Spanish jurist and politician

Assumpta Escarp i Gibert (born 1957) is a Spanish jurist and Socialists' Party of Catalonia politician, member of the Parliament of Catalonia between 2015 and 2024 in which served as second vicepresident between 2021 and 2024.

==Biography ==
She studied law at the University of Barcelona and initially militated at the PSUC. She earned a master's degree in public management at ESADE. In 1985 she began to work at a research center at Hospital del Mar. Since then she joined the PSC and linked to the Barcelona City Council.

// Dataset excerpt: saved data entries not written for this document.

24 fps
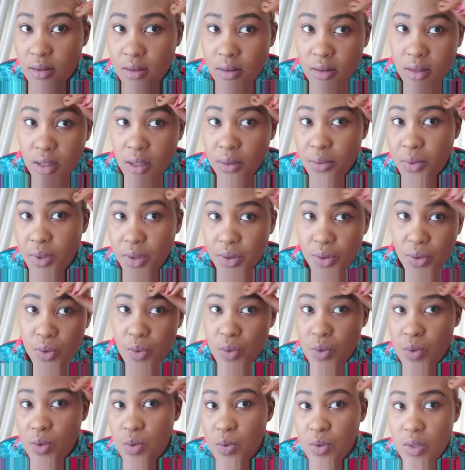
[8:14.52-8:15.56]
that we
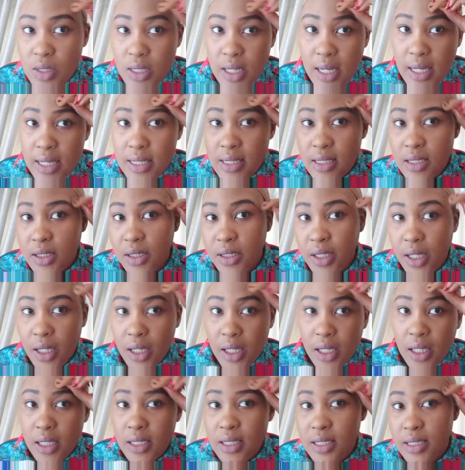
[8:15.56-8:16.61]
used as a
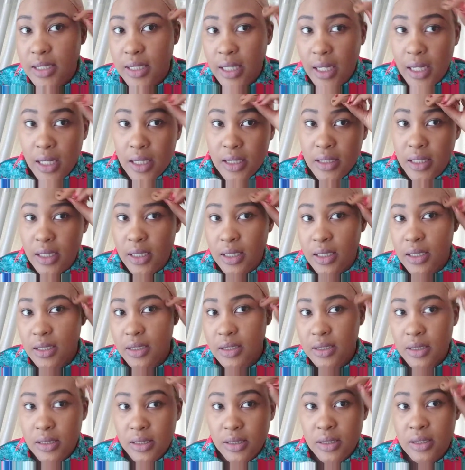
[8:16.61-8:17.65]
guide,
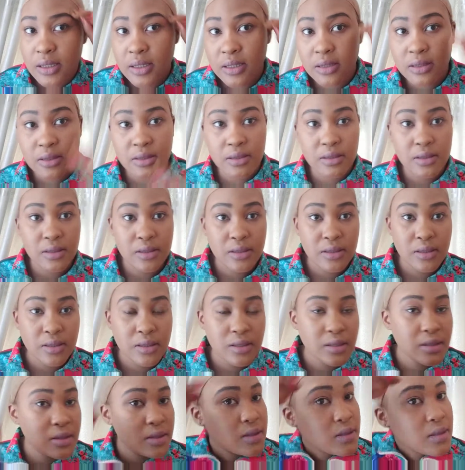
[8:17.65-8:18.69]
Lana.
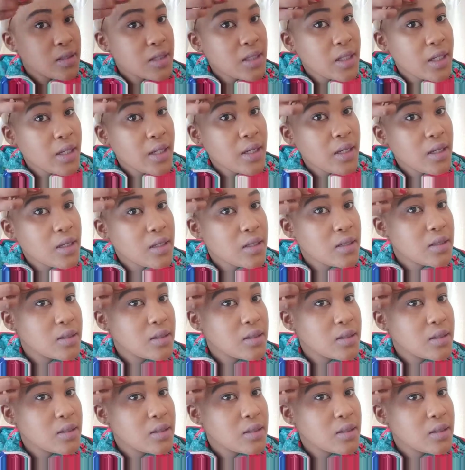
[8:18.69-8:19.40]
Okay,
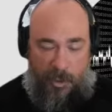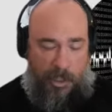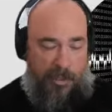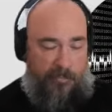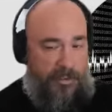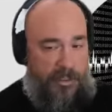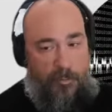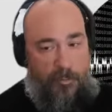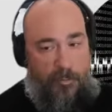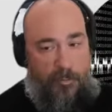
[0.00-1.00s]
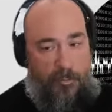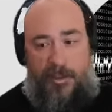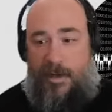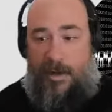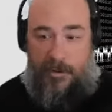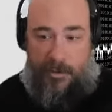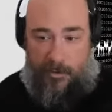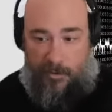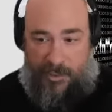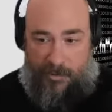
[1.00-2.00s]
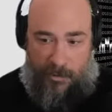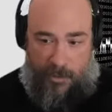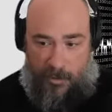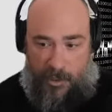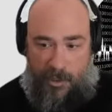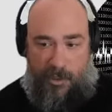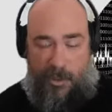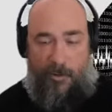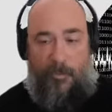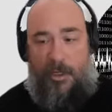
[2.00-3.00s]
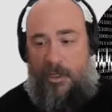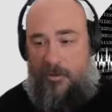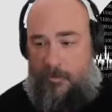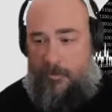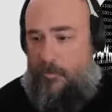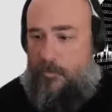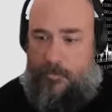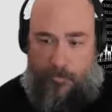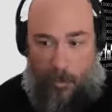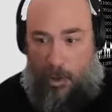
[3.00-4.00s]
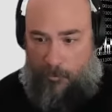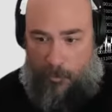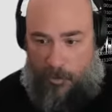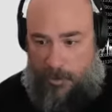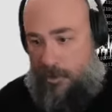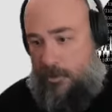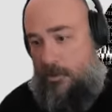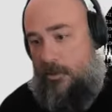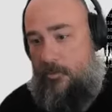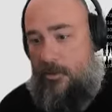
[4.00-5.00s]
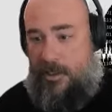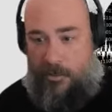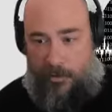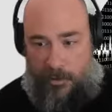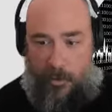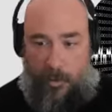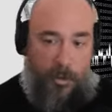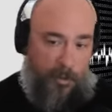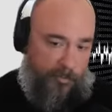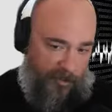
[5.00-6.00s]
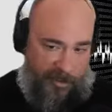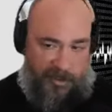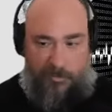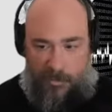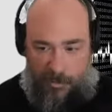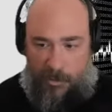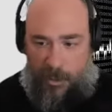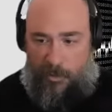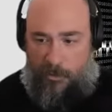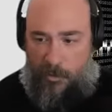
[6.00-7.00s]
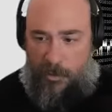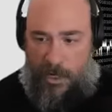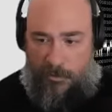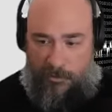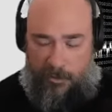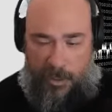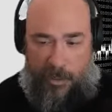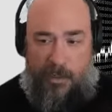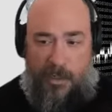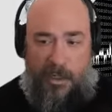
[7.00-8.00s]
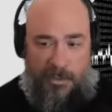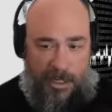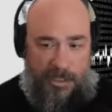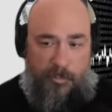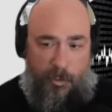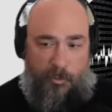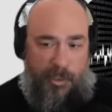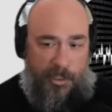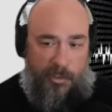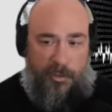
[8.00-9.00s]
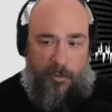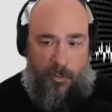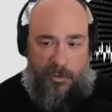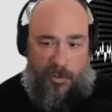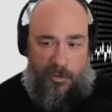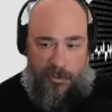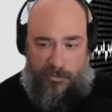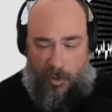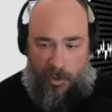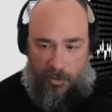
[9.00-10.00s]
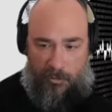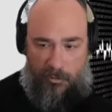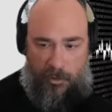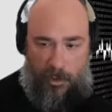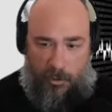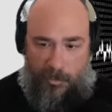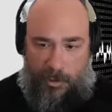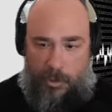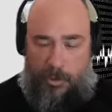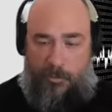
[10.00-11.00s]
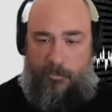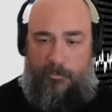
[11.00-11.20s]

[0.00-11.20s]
If Steve walks in, now it's going to tailor to him. If my wife walks in, it's going to be tailored to her, but go down the line. That's where we get into what's called smart automation.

After participating in the creation of Pompeu Fabra University, in 1991, she worked for the management of the central services of the City Council of Barcelona, and in 1995 she was the head of the then mayor's Deputy Mayor, Joan Clos. When Clos was elected mayor will become head of mayor's office. She will be elected councilor in the municipal elections of 2003, 2007 and 2011. During these years she has been the councilor for Citizen Participation, Solidarity and Cooperation (2003–2006), of Urban Planning (2006–2007), councilor of the district of the Eixample (2006–2010), councilor for prevention, safety and mobility (2007–2010), president of Transports Metropolitans de Barcelona, third Deputy Mayor (2010–2011) and vice president of Environment of the Àrea Metropolitana de Barcelona (2011–2015).

She was elected to the Parliament of Catalonia in the elections of 2015, 2017 and 2021. On 5 October 2021, Escarp became the second vice president of the parliament, succeeding Eva Granados.

She retired from politics after the 2024 Catalan regional election.